> [Data supplied]:
※

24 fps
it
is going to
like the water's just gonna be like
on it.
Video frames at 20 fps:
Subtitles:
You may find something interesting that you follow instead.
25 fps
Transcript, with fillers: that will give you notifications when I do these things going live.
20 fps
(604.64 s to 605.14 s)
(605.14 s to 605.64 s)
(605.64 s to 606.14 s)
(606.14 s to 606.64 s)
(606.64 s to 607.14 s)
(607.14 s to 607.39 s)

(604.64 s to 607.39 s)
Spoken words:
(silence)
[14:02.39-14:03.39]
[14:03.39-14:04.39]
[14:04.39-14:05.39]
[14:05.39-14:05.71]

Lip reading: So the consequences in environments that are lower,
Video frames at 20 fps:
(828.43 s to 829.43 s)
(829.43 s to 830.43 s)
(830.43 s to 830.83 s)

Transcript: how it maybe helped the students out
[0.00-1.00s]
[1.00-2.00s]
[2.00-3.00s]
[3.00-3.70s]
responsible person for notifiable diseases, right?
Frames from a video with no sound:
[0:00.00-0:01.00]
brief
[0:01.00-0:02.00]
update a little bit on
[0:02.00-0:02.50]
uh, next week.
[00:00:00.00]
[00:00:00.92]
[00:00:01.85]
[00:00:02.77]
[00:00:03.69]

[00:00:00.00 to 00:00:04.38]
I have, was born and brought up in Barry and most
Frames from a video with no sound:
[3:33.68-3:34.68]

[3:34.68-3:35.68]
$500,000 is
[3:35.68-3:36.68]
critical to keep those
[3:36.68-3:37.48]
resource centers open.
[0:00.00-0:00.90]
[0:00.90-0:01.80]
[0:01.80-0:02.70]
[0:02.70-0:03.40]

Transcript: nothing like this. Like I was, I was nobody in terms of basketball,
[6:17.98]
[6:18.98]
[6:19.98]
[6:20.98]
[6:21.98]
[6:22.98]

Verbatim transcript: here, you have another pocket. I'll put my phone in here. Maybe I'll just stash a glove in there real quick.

※

> [What you should do]:
In the entries above, the lines from the one bearing "[0:01.00-0:02.00]" up to and including the one bearing "[0:02.70-0:03.40]" should be transcribed exactly; no other line is wanted.

> [Answer to the problem]:
[0:01.00-0:02.00]
update a little bit on
[0:02.00-0:02.50]
uh, next week.
[00:00:00.00]
[00:00:00.92]
[00:00:01.85]
[00:00:02.77]
[00:00:03.69]

[00:00:00.00 to 00:00:04.38]
I have, was born and brought up in Barry and most
Frames from a video with no sound:
[3:33.68-3:34.68]

[3:34.68-3:35.68]
$500,000 is
[3:35.68-3:36.68]
critical to keep those
[3:36.68-3:37.48]
resource centers open.
[0:00.00-0:00.90]
[0:00.90-0:01.80]
[0:01.80-0:02.70]
[0:02.70-0:03.40]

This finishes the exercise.